_Task:_
Please return the records below exactly as they stand, with the pictures removed.

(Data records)
Segment Open

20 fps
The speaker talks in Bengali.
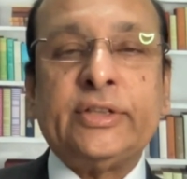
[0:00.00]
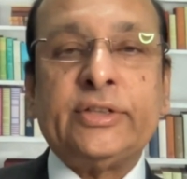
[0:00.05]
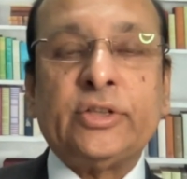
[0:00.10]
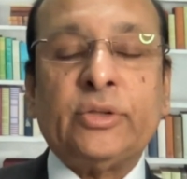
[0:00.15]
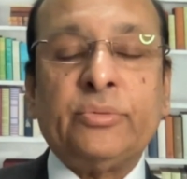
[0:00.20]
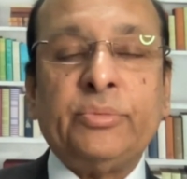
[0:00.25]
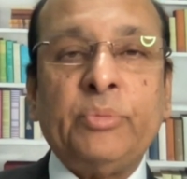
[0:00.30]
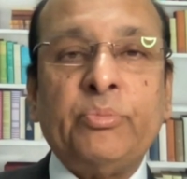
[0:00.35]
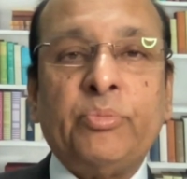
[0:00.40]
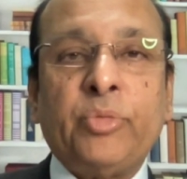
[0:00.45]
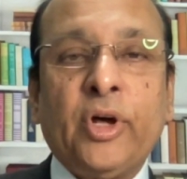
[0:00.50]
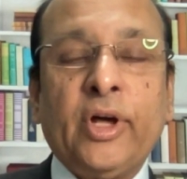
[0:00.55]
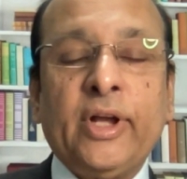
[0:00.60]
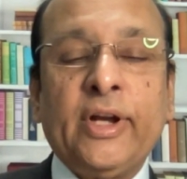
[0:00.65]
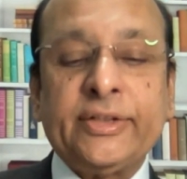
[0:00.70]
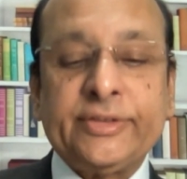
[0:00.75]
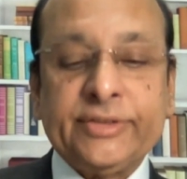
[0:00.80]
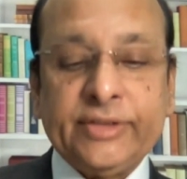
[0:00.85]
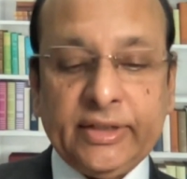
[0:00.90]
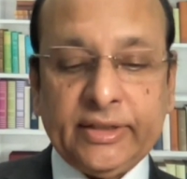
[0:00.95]
যেসব
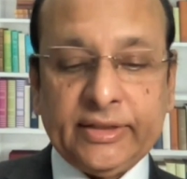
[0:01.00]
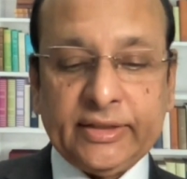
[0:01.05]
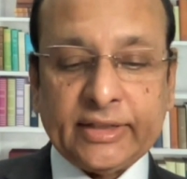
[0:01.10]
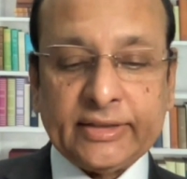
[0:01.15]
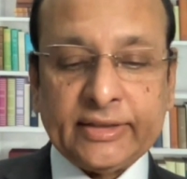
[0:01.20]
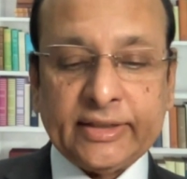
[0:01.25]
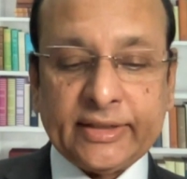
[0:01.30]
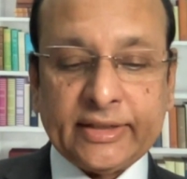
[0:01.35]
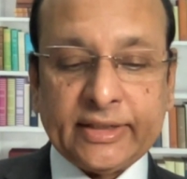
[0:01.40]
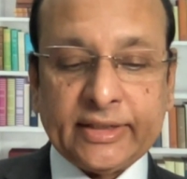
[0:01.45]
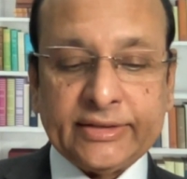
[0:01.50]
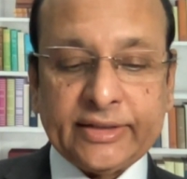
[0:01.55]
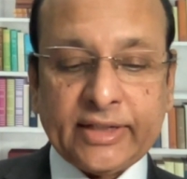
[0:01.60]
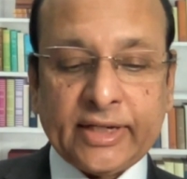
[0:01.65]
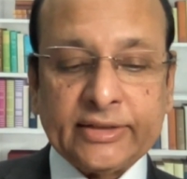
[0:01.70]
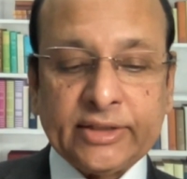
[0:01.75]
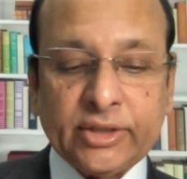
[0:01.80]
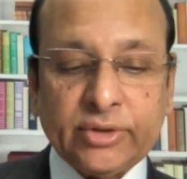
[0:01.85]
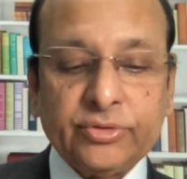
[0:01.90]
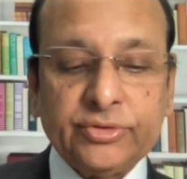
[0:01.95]
এমপ্লয়ার আছে তাদের কাছে
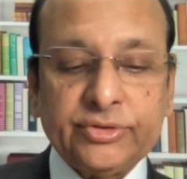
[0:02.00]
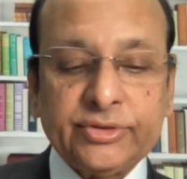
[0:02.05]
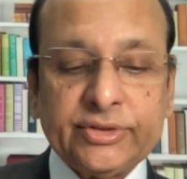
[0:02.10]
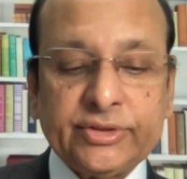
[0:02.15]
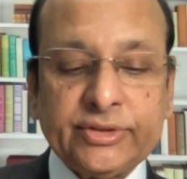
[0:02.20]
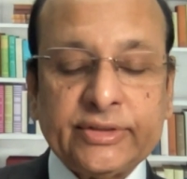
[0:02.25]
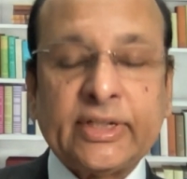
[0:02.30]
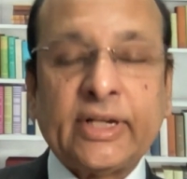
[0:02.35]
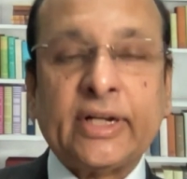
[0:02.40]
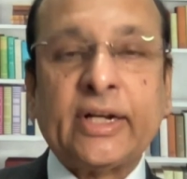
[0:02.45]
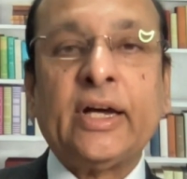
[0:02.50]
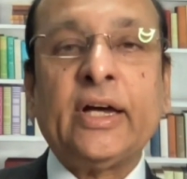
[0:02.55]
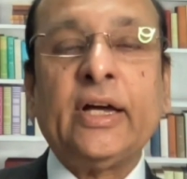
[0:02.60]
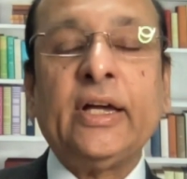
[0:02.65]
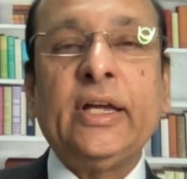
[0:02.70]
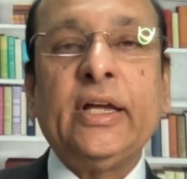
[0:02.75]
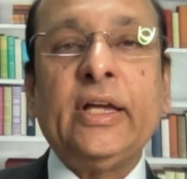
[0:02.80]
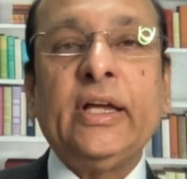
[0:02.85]
আশা করছে যে তারা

Segment Closed

_Task solution:_
20 fps
The speaker talks in Bengali.
[0:00.00]
[0:00.05]
[0:00.10]
[0:00.15]
[0:00.20]
[0:00.25]
[0:00.30]
[0:00.35]
[0:00.40]
[0:00.45]
[0:00.50]
[0:00.55]
[0:00.60]
[0:00.65]
[0:00.70]
[0:00.75]
[0:00.80]
[0:00.85]
[0:00.90]
[0:00.95]
যেসব
[0:01.00]
[0:01.05]
[0:01.10]
[0:01.15]
[0:01.20]
[0:01.25]
[0:01.30]
[0:01.35]
[0:01.40]
[0:01.45]
[0:01.50]
[0:01.55]
[0:01.60]
[0:01.65]
[0:01.70]
[0:01.75]
[0:01.80]
[0:01.85]
[0:01.90]
[0:01.95]
এমপ্লয়ার আছে তাদের কাছে
[0:02.00]
[0:02.05]
[0:02.10]
[0:02.15]
[0:02.20]
[0:02.25]
[0:02.30]
[0:02.35]
[0:02.40]
[0:02.45]
[0:02.50]
[0:02.55]
[0:02.60]
[0:02.65]
[0:02.70]
[0:02.75]
[0:02.80]
[0:02.85]
আশা করছে যে তারা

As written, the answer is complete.